Not far from my base in New Inn, Pontypool is a pleasant riverside walk alongside the Afon Llwyd. A small number of black headed gull and lesser black backed gull pottered around a closely mown Rugby pitch that sits adjacent to the river probing for worms, only to be disturbed by a dog walker, they never returned. The river was still reasonably high but sufficiently low to reveal the characteristic debris of an urban watercourse, including a push bike. A couple of grey wagtail flew southwards and two tree creeper moved from tree to tree. A bank of harts-tongue fern was examined for leaf mines. The underside of one specimen appeared to show the frass of the micro moth harts-tongue smut (Psychoides verhuella) Also in the dappled sun light of the river were a number of early mining bee.



Next days lunch was spent in Pontypool Park and here too I followed the flow of the Afon Llwyd southwards.
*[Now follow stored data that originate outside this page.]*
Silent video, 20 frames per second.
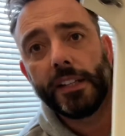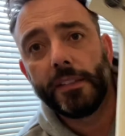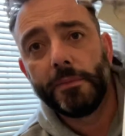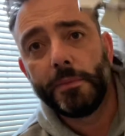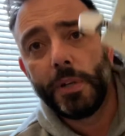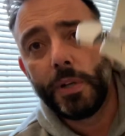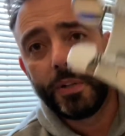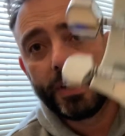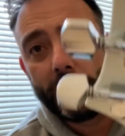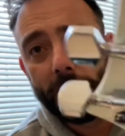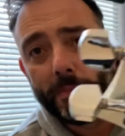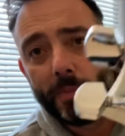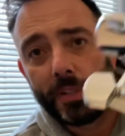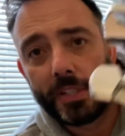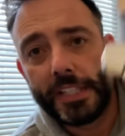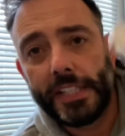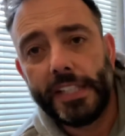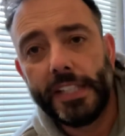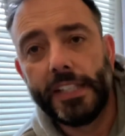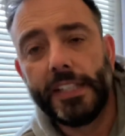mahogany
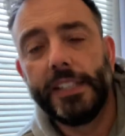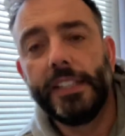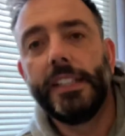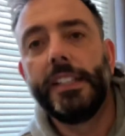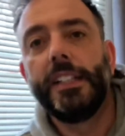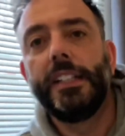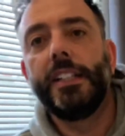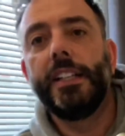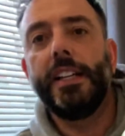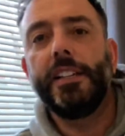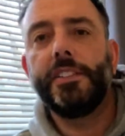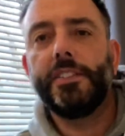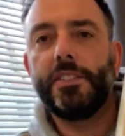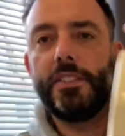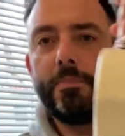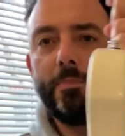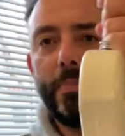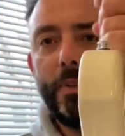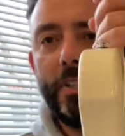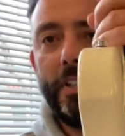body, and this
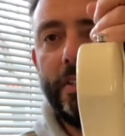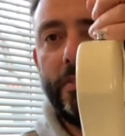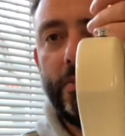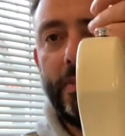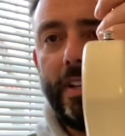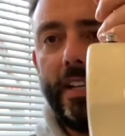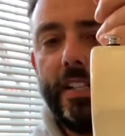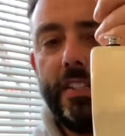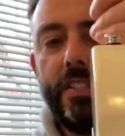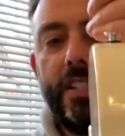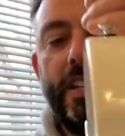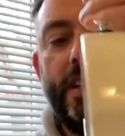body's actually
The warm weather had generated some early spring butterfly activity, with singles of comma, red admiral and small tortoiseshell noted. Another bank of harts-tongue fern was examined, revealing an individual non-native girdled snail and the tell tale sign of the leaf mine of the under fly Chromatomyia scolopendri.

The following day around the Blaenavon minewater treatment reedbed was a singing chiffchaff, the first time I've recorded a singing bird in February.